I'm building a model to detect keypoints of body parts. To do that I'm using the COCO dataset (http://cocodataset.org/#download). I'm trying to understand why I'm running into overfitting issues (training loss converges, but I reach a ceiling really early for testing loss). In the model, I've tried adding layers of dropout (gradually adding more layers with higher probabilities, but I quickly get to a point when training loss stops decreasing which is just as bad. My theory is that the model I use isn't complex enough but I'd like to know if that's the likely reason or if it could be something else. The models I've found online are all extremely deep (30+ layers).
Data
I'm using 10,000 RGB images each of which has a single person in it. They each have different sizes but a max of 640 length and width. As a preprocessing step, I make every image the size 640x640 by filling any extra area (bottom and right of image) with (0,0,0) or black.
Targets
The full dataset has many keypoints but I'm only interested in the right shoulder, right elbow, and right wrist. Each body part has 2 keypoints (X coordinate and Y coordinate) so my target is a list of length 6.
Model
activation_function = 'relu'
batch_size = 16 # ##
epoch_count = 40 # ##
loss_function = 'mean_squared_error'
opt = 'adam'
model = Sequential()
model.add(Conv2D(filters=16, kernel_size=(3, 3), input_shape=inp_shape))

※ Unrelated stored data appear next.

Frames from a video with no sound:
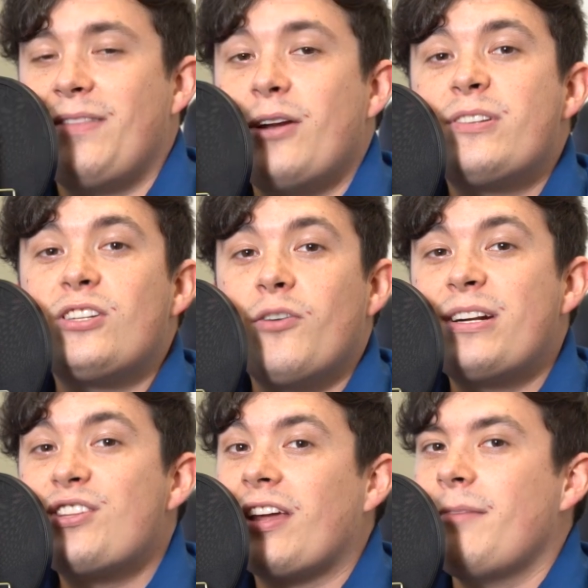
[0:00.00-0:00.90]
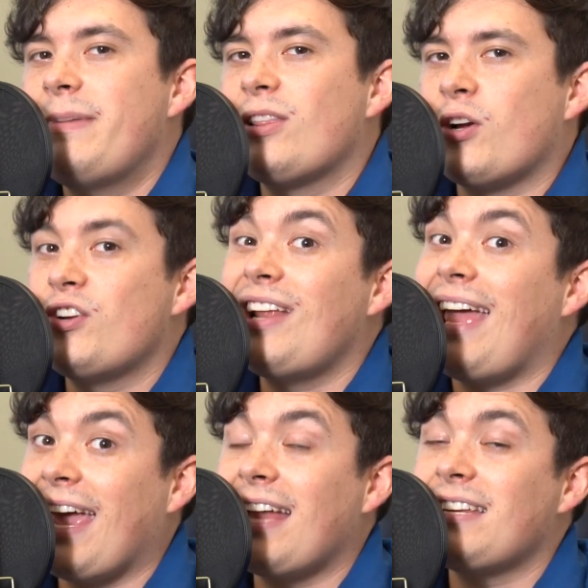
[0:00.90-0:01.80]
There is so much that can be learned
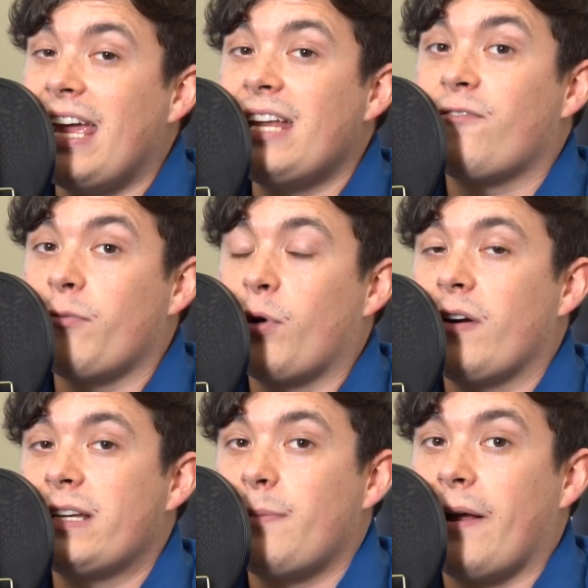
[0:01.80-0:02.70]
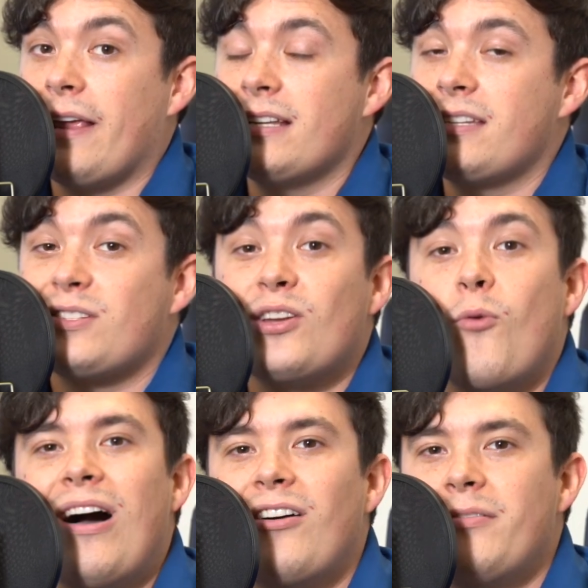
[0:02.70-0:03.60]
and gained from her experiences. So
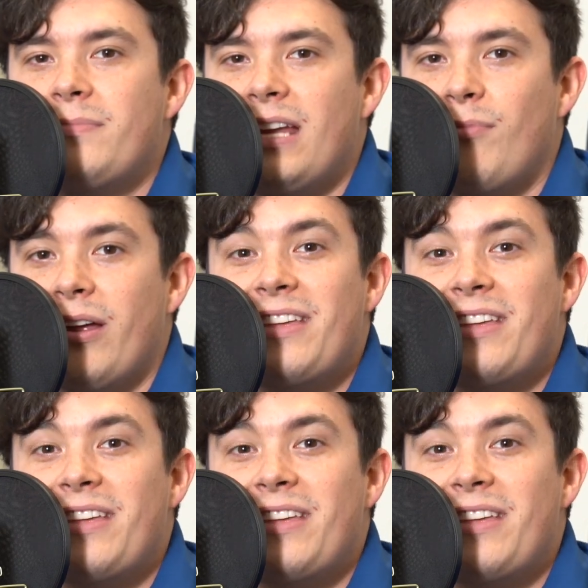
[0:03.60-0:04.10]
welcome, Debora.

# model.add(Conv2D(filters=16, kernel_size=(3, 3)))
model.add(MaxPooling2D(pool_size=(2, 2)))
model.add(Conv2D(filters=32, kernel_size=(3, 3)))
# model.add(Conv2D(filters=32, kernel_size=(3, 3)))
model.add(MaxPooling2D(pool_size=(2, 2)))
model.add(Flatten())
model.add(Dense(300, activation=activation_function))
model.add(Dropout(rate=0.1))
model.add(Dense(300, activation=activation_function))
model.add(Dense(num_targets))
model.summary()
model.compile(loss=loss_function, optimizer=opt)
hist = model.fit(x_train, y_train, batch_size=batch_size, epochs=epoch_count,
verbose=verbose_level,
validation_data=(x_valid, y_valid))